- 81st FA coat of arms
- Active: 1917
- Country: United States
- Branch: United States Army
- Type: Field artillery
- Motto: Libertas Justitia Humanitas

Insignia

= 81st Field Artillery Regiment =

The 81st Field Artillery Regiment is a field artillery regiment of the United States Army.

==History==
===Pershing===

====1st Battalion, 81st Field Artillery Regiment====
The 1st Missile Battalion, 81st Artillery was formed at Fort Sill in 1963 and deployed to McCully Barracks in Wackernheim, West Germany under the 56th Field Artillery Group. The battalion moved to Wiley Barracks, Neu-Ulm in 1968 and was redesignated the 1st Battalion, 81st Field Artillery Regiment effective 1 September 1971. It was initially equipped with eight Pershing 1 missiles and in 1969 replaced these with 36 Pershing 1a missiles. Service Battery was inactivated and reflagged as B Company, 55th Maintenance Battalion in 1982. The battalion exchanged the Pershing 1a missiles for Pershing II missiles in 1984. The battalion was inactivated in 1986 and reflagged as the 1st Battalion, 9th Field Artillery Regiment.

Commanders
- August 1963 – July 1965: Lieutenant Colonel W.R. Harris
- August 1965 – July 1967: Lieutenant Colonel R.S. Fye
- July 1967 – June 1969: Lieutenant Colonel W.C Phillips Jr.
- July 1969 – January 1971: Lieutenant Colonel J Goldstein
- January 1971 – July 1972: Lieutenant Colonel Chester F Cambell
- July 1972 – January 1974: Lieutenant Colonel Harry W Crandall
- January 1974 – August 1975: Lieutenant Colonel J.S. Hornsby
- August 1975 – February 1977: Lieutenant Colonel S.J. Zagalak
- February 1977 – January 1979: Lieutenant Colonel J.W Hutchison
- February 1979 – January 1981: Lieutenant Colonel J.E. Tindall
- February 1981 - January 1984: Lieutenant Colonel J. Bachman
- February 1984 - January 1986: Lieutenant Colonel H. W. Reichert

==Heraldry==
===Distinctive unit insignia===
- Descriptio: A Silver color metal and enamel device 1+1/16 in in height consisting of a shield blazoned: Gules, a cross Or, quarter voided of the field.

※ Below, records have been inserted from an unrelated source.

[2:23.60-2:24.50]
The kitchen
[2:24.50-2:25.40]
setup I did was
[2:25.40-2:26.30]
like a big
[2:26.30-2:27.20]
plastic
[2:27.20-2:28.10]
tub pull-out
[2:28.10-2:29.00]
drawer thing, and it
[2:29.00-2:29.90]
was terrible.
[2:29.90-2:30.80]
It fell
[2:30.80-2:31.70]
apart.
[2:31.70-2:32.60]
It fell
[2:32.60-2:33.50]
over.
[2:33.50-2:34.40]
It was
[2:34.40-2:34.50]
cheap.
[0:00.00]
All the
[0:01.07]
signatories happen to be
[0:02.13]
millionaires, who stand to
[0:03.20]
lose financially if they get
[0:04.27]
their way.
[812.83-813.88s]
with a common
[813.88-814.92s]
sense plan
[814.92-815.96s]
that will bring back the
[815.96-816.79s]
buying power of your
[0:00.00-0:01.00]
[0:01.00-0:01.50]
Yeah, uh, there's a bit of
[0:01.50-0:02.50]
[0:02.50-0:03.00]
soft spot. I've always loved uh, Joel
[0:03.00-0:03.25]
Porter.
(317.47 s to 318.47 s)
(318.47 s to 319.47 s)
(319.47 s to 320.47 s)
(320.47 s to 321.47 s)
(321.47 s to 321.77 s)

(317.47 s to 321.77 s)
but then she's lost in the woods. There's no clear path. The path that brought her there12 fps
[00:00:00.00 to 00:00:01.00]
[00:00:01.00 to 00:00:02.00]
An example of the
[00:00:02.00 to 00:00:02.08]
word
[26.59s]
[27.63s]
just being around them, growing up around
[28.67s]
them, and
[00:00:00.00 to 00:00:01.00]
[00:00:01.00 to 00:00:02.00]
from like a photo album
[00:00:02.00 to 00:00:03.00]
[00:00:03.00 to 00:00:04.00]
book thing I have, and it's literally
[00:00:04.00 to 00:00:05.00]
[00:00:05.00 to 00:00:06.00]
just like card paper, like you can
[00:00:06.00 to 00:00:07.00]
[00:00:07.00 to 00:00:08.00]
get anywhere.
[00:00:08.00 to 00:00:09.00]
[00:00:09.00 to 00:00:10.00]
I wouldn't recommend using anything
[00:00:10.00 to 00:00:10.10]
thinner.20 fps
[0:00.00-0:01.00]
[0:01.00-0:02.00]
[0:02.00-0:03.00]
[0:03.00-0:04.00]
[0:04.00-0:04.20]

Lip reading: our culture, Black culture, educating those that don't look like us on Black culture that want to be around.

In dexter chief on a canton ermine an orle Sable (from the coat of arms of the 11th Cavalry). Attached below the shield a Silver scroll inscribed "LIBERATAS JUSTITIA HUMANITAS" in Black letters.
- Symbolism: The 23rd Cavalry was organized at Chickamauga in May 1917, and in November of the same year it was transformed into Field Artillery. This dual character is shown by the colors of the shield. The regiment saw service in Brittany which is indicated by the ermine canton. The coat of arms for Brittany is a shield of ermine. The 81st Artillery was formerly the 23rd Cavalry which was organized from a portion of the 11th Cavalry. This is indicated by the black line within the border of the canton taken from the arms of the 11th Cavalry.
- Background: The distinctive unit insignia was originally approved for the 81st Field Artillery Battalion on 19 March 1942. It was redesignated for the 81st Airborne Field Artillery Battalion on 31 July 1956. The insignia was redesignated for the 81st Artillery Regiment on 24 October 1958. It was again redesignated for the 81st Field Artillery Regiment effective 1 September 1971.

===Coat of arms===
- Blazon and Shield: Gules, a cross Or, quarter voided of the field. In dexter chief on a canton ermine an orle Sable (from the coat of arms of the 11th Cavalry).
- Crest- On a wreath of the colors Or and Gules, a cannon of the first in saltire with a cavalry saber Argent hilted of the first, surmounted by a demi-pegasus rampant of the last winged of the third.
- Motto- LIBERTAS JUSTITIA HUMANITAS.
- Symbolism- The 23rd Cavalry was organized at Chickamauga in May 1917, and in November of the same year it was transformed into Field Artillery. This dual character is shown by the colors of the shield and wreath, and by the crossed cannon and saber of the crest. The regiment saw service in Brittany which is indicated by the ermine canton. The coat of arms for Brittany is a shield of ermine. The 81st Artillery was formerly the 23rd Cavalry which was organized from a portion of the 11th Cavalry. This is indicated by the black line within the border of the canton taken from the arms of the 11th Cavalry.
- Background- The coat of arms was originally approved for the 81st Field Artillery Regiment on 7 September 1921. It was redesignated for the 81st Field Artillery Battalion on 5 February 1951. It was redesignated for the 81st Airborne Field Artillery Battalion on 31 July 1956. The insignia was redesignated for the 81st Artillery Regiment on 24 October 1958. It was again redesignated for the 81st Field Artillery Regiment effective 1 September 1971.